Saturday's talking point was an interview in Woman's Journal with Bienvenida Sokolow, aka Lady Buck, the femme fatale who brought about the early retirement of the Chief of the Defence Staff. So unusual and varied are Bienvenida's "secrets of seduction" that close scrutiny of the whole interview is recommended for anyone who intends seriously to exploit chaps. But in these days of job insecurity any of us may be forced to change career swiftly, so all my female readers might like to keep in mind the following helpful hints.
Finding the right men: fly first class; join a Fine Arts course at Sotheby's; or pretend to a "prestigious" estate agent that you are in search of an exclusive property and make sure the owner is in when you visit.
First date: if you like him, during dinner give him your garter (handmade by Chanel and previously sprayed with perfume).
Courtship: don't go to bed until the third date, but build up excitement by, for instance, wearing figure-hugging rubber dresses.
Consummation: in your bed on a carpet of frozen rose petals, on his desk, in yachts or standing against your Ferrari.
Like all too many of us these days, Ms Sokolow is a workaholic. "I have never", she tells us, "believed in taking time off with a man just to enjoy myself." Blimey! So that's where I've been going wrong.
Being easily given to nightmares, I don't care to hear about people's atavistic fears, but Bienvenida Sokolow's I can cope with. "There is nothing worse than turning up at a bistro in an evening dress," she confided to Woman's Journal. I think this terror is just about on a par with that expressed by my friend James recently, when at an Oxbridge conference he emerged from a conversation with a senior retired diplomat and told me gravely: "David and I agree that there is nothing worse than a heated bedroom." There's no accounting for distaste. Personally, I think there's nothing worse than being gnawed to death by rats.

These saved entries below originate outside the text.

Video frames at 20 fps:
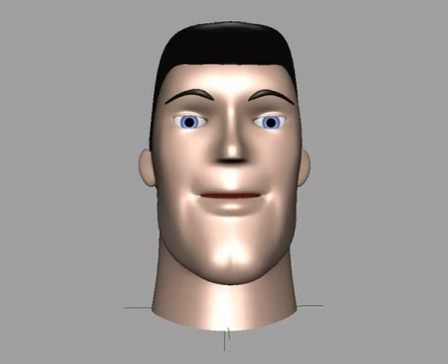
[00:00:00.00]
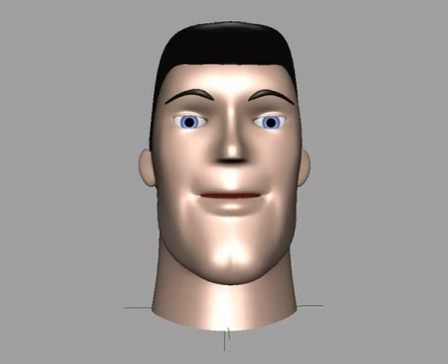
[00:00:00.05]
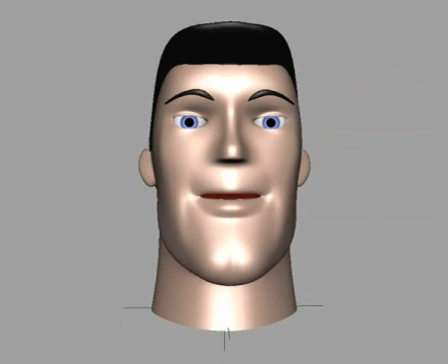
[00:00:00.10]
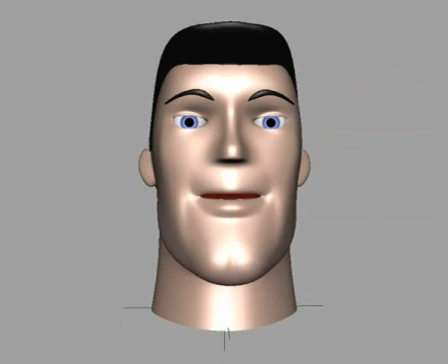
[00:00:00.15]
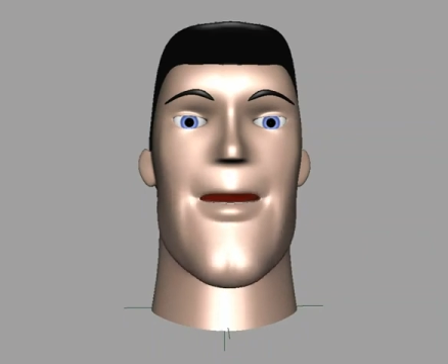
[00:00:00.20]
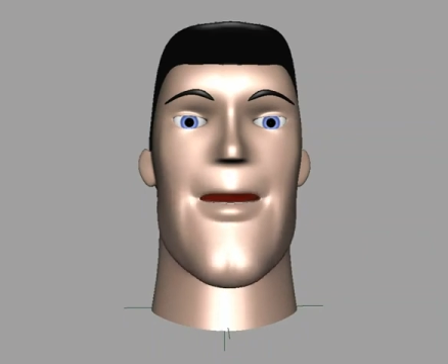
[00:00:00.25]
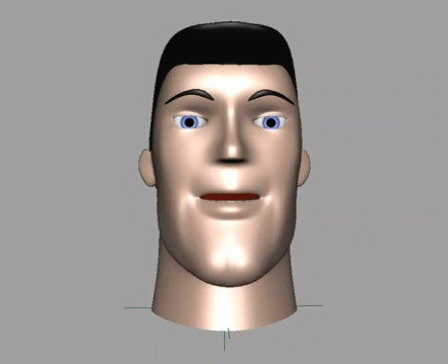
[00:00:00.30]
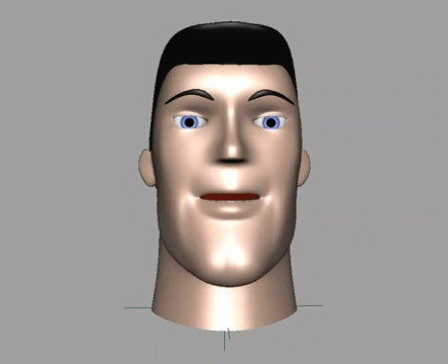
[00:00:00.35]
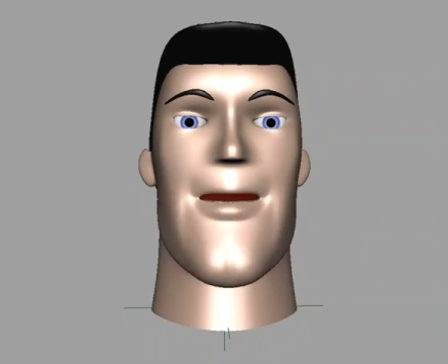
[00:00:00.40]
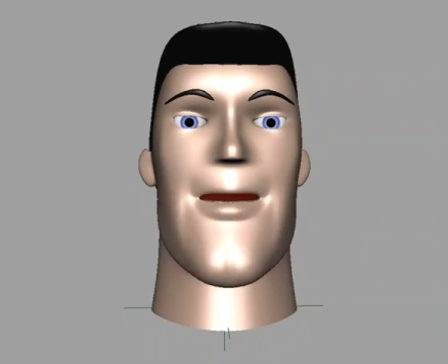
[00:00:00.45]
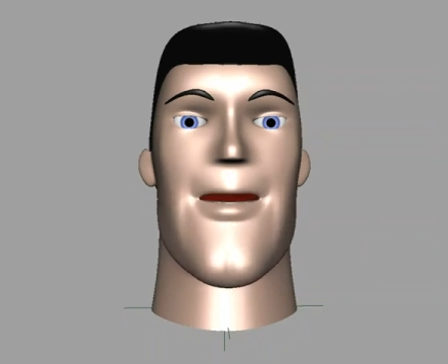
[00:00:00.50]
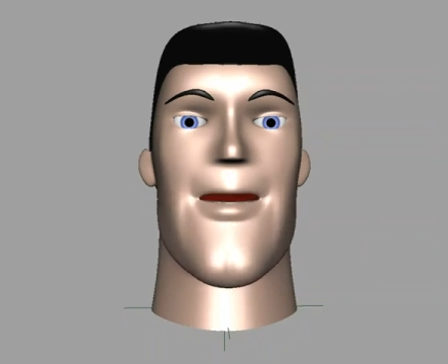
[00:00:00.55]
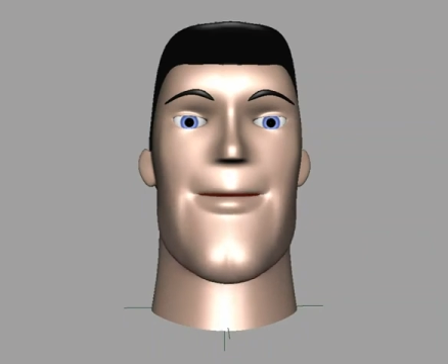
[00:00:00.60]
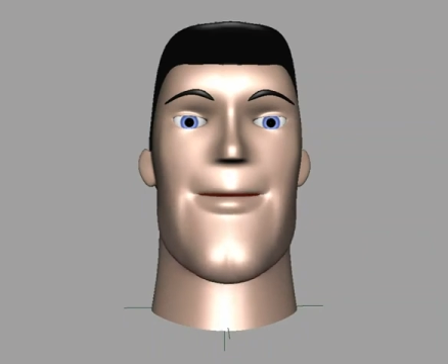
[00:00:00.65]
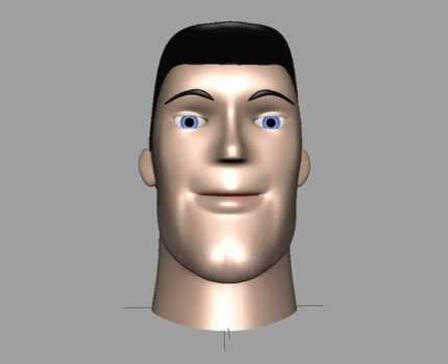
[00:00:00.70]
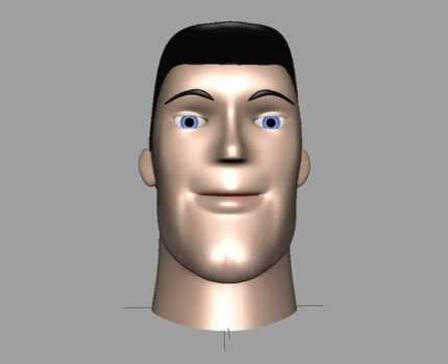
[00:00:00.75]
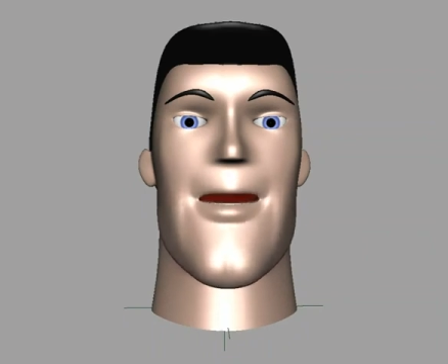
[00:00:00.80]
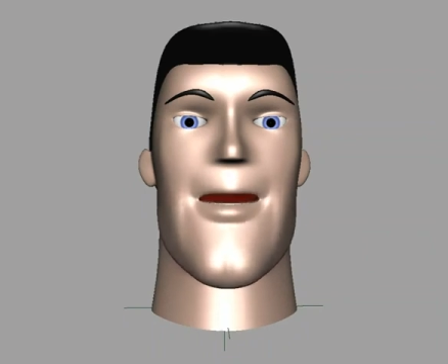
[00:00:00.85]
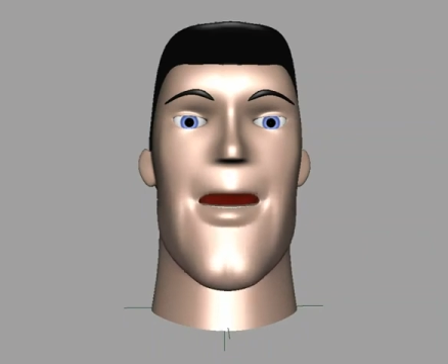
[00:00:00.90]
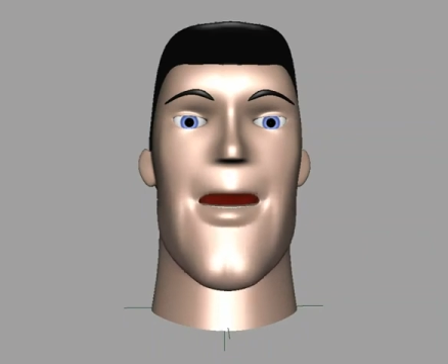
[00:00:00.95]
Let's finish up
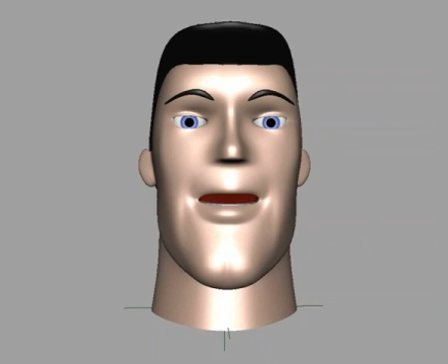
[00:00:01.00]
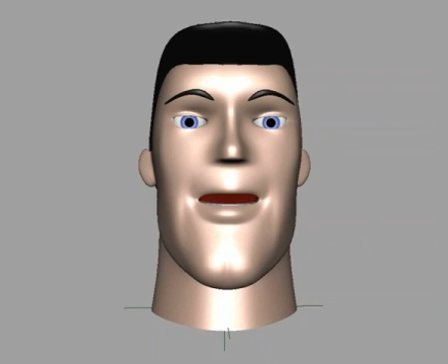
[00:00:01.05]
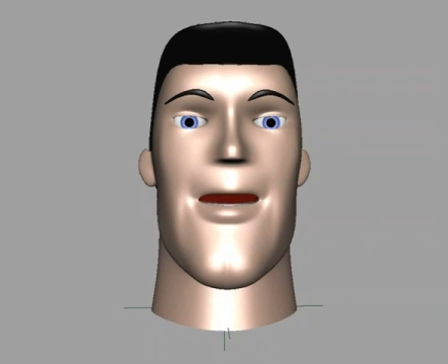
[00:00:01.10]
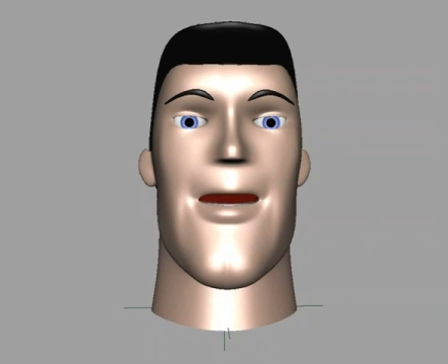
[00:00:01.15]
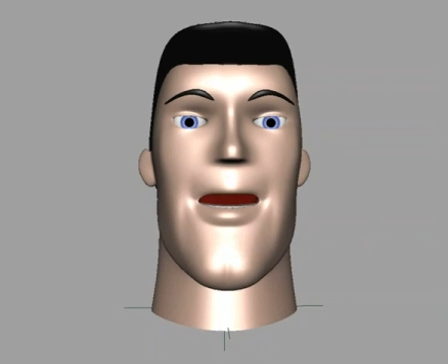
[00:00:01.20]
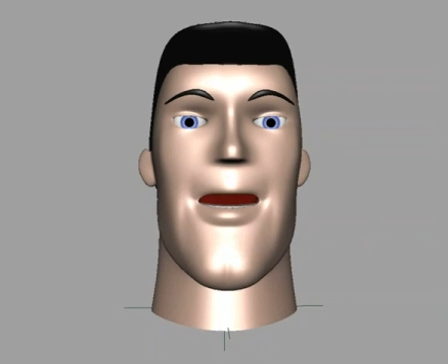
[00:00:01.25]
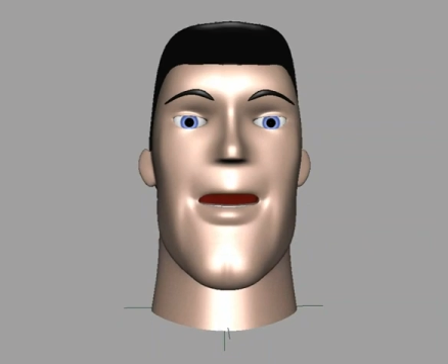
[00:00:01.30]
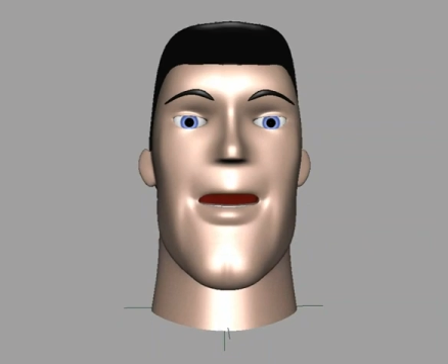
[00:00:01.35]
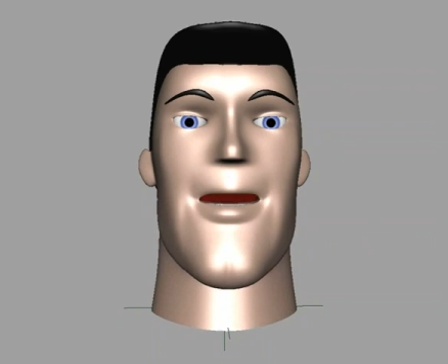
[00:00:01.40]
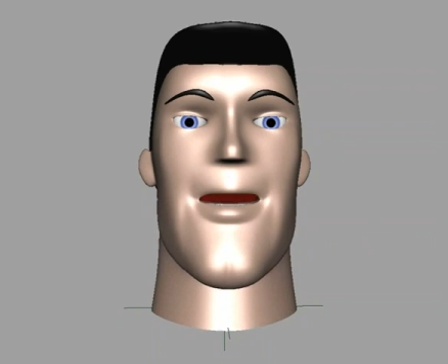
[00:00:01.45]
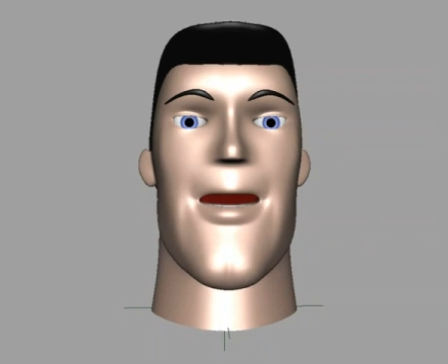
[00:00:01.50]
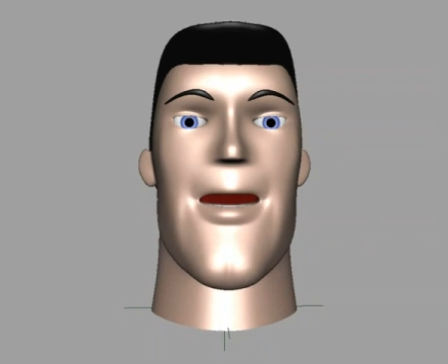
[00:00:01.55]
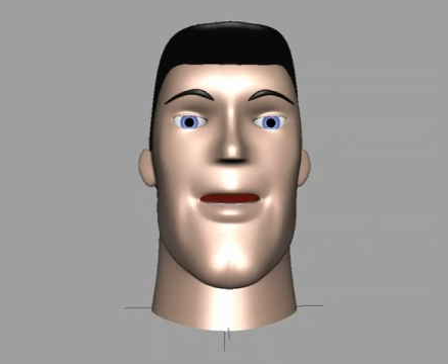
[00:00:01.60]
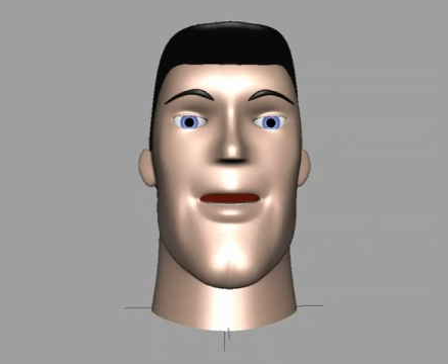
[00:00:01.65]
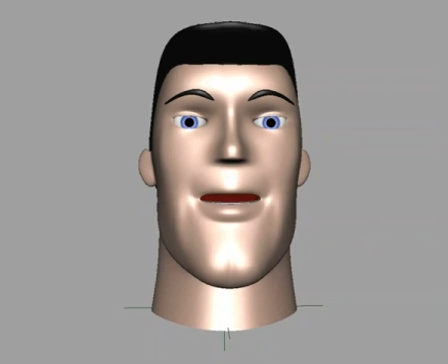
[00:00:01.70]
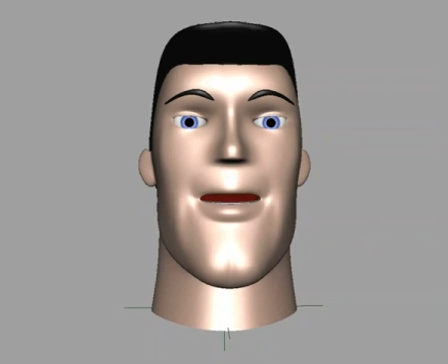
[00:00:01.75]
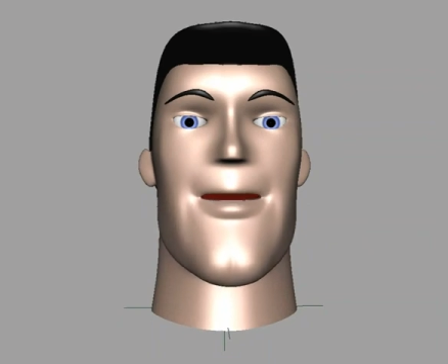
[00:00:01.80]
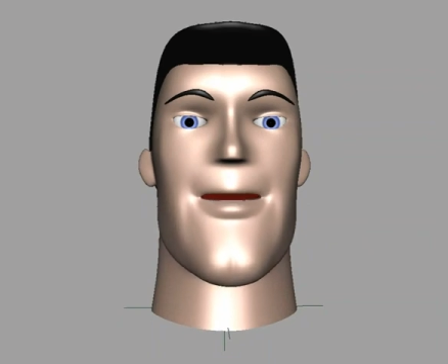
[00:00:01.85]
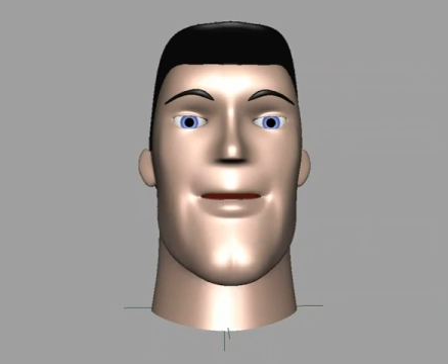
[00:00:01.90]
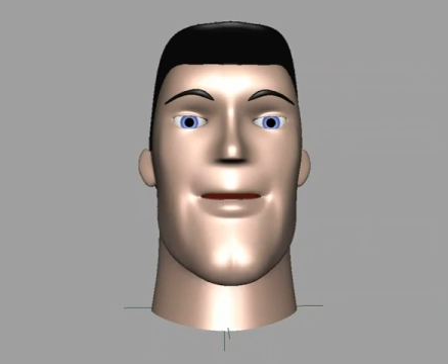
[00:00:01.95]
the jaw's translate
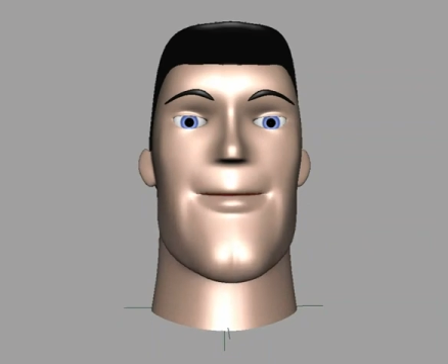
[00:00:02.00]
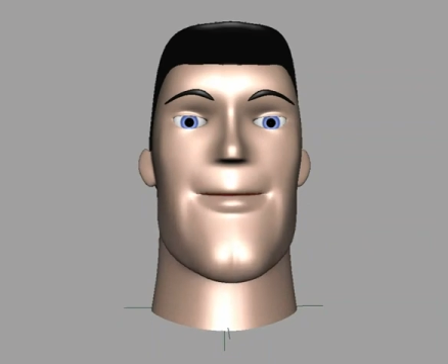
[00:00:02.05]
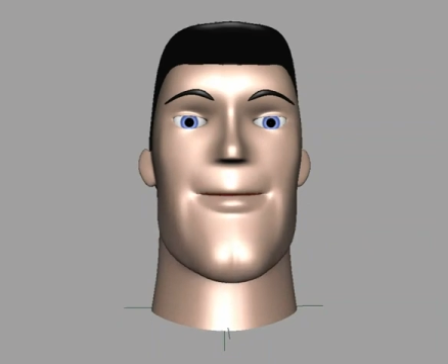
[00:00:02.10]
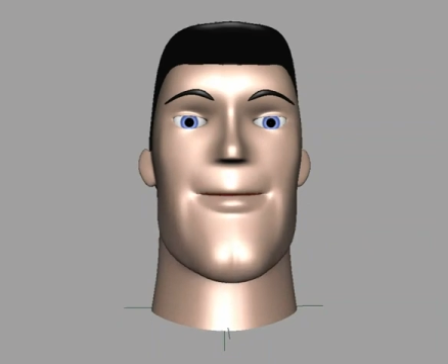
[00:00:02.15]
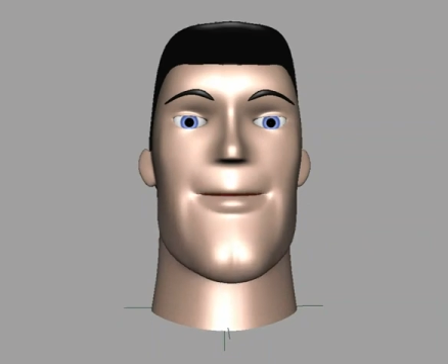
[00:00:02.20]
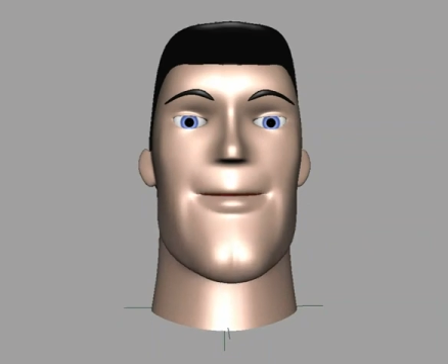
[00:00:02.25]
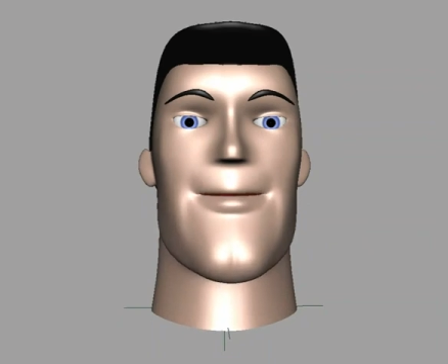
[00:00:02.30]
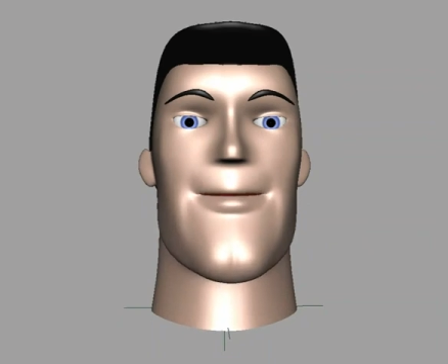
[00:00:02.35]
X movement.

I revere this paper's political columnist, Andrew Marr, but isn't it about time he got together with other commentators in order finally to sort out Euroterminology? Taking stock of the present confusion, it seems to me that those who hate the EU are known as Eurosceptics, though they wish to be known as Eurorealists and should be known as Europhobes; while those who love the idea of Europe are known as Europhiles although most have to pretend to be Eurosceptics. This is a bit rough on the pragmatists who should rightly be called Eurosceptics but are called Europhobes or Europhiles depending on who is attacking them: presumably, Teresa Gorman calls them Eurowimps.
May I offer a new category based on my position? I think it necessary for peace and trade that we help to forge a strong Europe, so I'm a Europhile. However, I think we must keep a tight eye on EU institutions with a view to making them efficient and containing their overweening pretensions, so I'm a Eurosceptic. But I get furious every time the EU dictates to the United Kingdom on anything from pension rights to mushy peas, so at heart I'm a Europhobe. I think I may be standing squarely with the Prime Minister in what I consider to be the perfectly respectable category of Euroditherer.

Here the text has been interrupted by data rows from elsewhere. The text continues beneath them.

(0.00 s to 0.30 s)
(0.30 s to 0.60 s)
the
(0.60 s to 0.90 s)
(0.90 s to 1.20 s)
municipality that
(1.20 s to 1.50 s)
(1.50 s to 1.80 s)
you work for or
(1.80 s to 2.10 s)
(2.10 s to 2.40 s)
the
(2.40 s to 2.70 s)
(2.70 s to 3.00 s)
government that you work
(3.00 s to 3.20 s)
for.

I switched on the television yesterday morning and paused briefly to hear a young man on a religious programme talking about the new US celibacy movement. "More people," he explained earnestly, "are becoming virgins than ever before." Isn't America wonderful?
I have to hand it to the Treasury. Even when I was a civil servant, I rarely had a good word for it: I disliked its narrowness and self-righteousness. It was no surprise, when I reported that an extremely able member of my staff was so catastrophically bad with people as to be unemployable anywhere except the Treasury, that they took him on like a shot. Since then I have grown to hate the institution more for its crazy yet arrogant short-termism: it would rather save sixpence today than earn a fiver tomorrow. Yet I must acknowledge its incorruptibility and consistency. Not only have its officials savagely cut their own jobs, but they're proposing to lease their building to developers and share it with the private sector.
Newcomers might like to take up the suggestion of one of my former colleagues who was once temporarily based in the Treasury. Becoming impatient with endless trekking along the 15 miles of corridors, he formally proposed the introduction of scooters. Sniffy remarks about unacceptable frivolity followed. I hope he was merely ahead of his time: such an innovation would add greatly to the efficiency and gaiety of the place, and nowadays, after all, the scooters could be financed through sponsorship.
I lamented to the tenant of my affections (TOMA) last week that I had never heard of Eric Cantona. "Why should you?" he said robustly.
"Because only a High Court judge would be ignorant about a man who gets coverage on 12 pages of the Sun. Seems to be as famous as OJ Simpson."
"Who," inquired the TOMA in all seriousness, "is OJ Simpson?"
Entries to my common cold competition are still coming in. The first arrived by telephone last Monday from Henry Kelly, whom I austerely disqualified on the grounds of friendship. However, the pun he provided is so awful as to be worth recording. Did I not, he demanded, recall the following from one of our contemporaries in the Literary and Historical Debating Society in University College Dublin? "A cold can be either positive or negative. Sometimes the eyes: sometimes the nose."